Anger issues run in my family.

My dad beat the shit out of me and my mom on a regular basis. The smallest thing would set him into a blind rage. Mom did her best to protect me, and then, when I was in middle school, he found out my mom was going to take me and leave him, so he shot her, me, and then took his own life.

I don’t remember much about it. I woke up in a hospital then went to live with my grammy. Found out most of the truth years later.

Grammy—my mom’s mom—was terrified I’d turn out like Dad and made me promise to study. To use my words instead of my fists. She resented me, though. The year I turned fourteen, on my mom’s birthday, she told me my mom married my dad because she was pregnant with me. She stayed with him because of me. And she died trying to protect me.

So I read, and I studied, and I learned how to speak in front of people. Captain of the debate team, I got a scholarship to an Ivy League college, earned a Ph.D. and got a PR job on the other side of the country that paid more money than I dreamed…

Everything was a façade.

An act to hide the truth.

That I’m nothing more than my dad’s son. Rage bubbles away in veins like a volcano waiting to erupt.

And it does, regularly.

The only thing I can do—the only thing I succeed in—is making sure that rage is never directed at a person.

The ax blade hits the wood with a dull thwack before it slices through the wood like butter. I chuck the smaller piece in the growing pile, then put the bigger chunk on the cutting block before repeating the process.

I can feel the beads of sweat pouring down the side of my temples, and my back. I’ve already cut enough wood for the week, but I don’t stop. I won’t until I feel the anger ebb back.

The January after I buried my best friend, I found out the bank had put this house up for sale. According to an old classmate, ownership defaulted to Lucy, but she hadn’t made any mortgage payments. That night, I bought the house, outright.

I thought maybe Lucy had spiraled. That needing to get away from everything for a while, she’d gone off the grid. The house would be there for her when she came home.

The rage won’t leave my body because the person I’m angry at is me.

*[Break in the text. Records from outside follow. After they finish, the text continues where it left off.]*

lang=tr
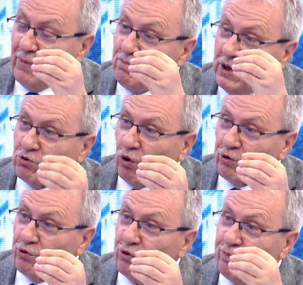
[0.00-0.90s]
bir
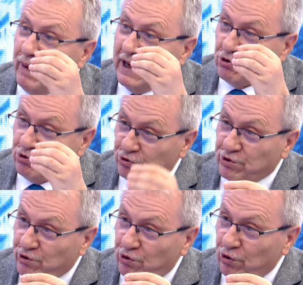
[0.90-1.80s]
tonluk
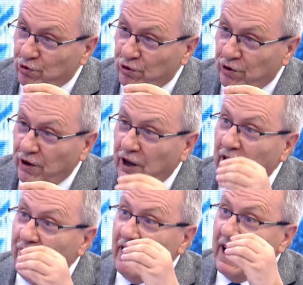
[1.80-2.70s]
500 kiloluk
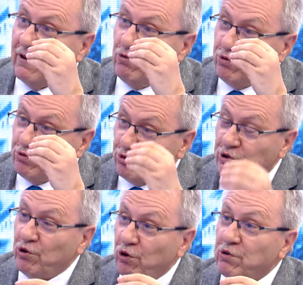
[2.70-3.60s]
veya
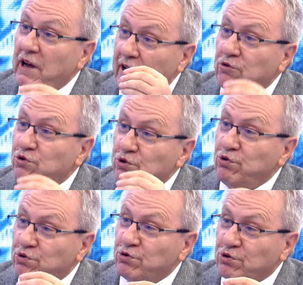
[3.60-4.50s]
300 kiloluk en küçüğü
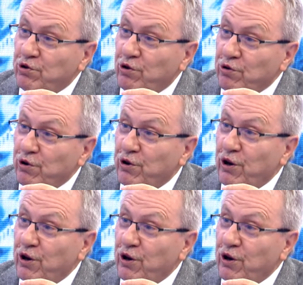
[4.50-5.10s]
300 kilolukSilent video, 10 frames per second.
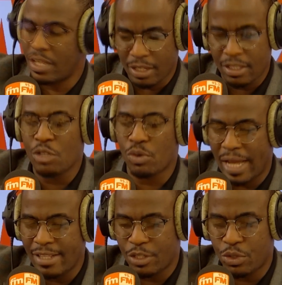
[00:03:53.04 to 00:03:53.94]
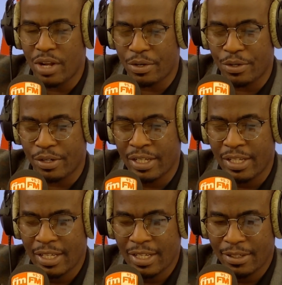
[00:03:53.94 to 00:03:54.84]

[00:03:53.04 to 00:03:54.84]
On ne leur apporte pas de soutien.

During covid, when everyone was getting closer through Zoom calls, I was working. Trying to make the world a better place. Or, at least, that’s what I keep trying to convince myself.

I should have been reaching out to Lucy, especially after she lost her mom, Rene, to covid. Alec was overseas, and that responsibility fell on me. I called or Facetimed every few weeks, and she would greet me with a brave smile, tell me everything was okay, and that she didn’t need anything.

Not long before Thanksgiving, I called, only partially paying attention as she told me about the guy she’d met who was a student at the prestigious James Keyingham University, but he wasn’t an asshole like the others.

The only thing I’d said to her was not to get too attached to someone whose bank balance had the same number of digits as his phone number.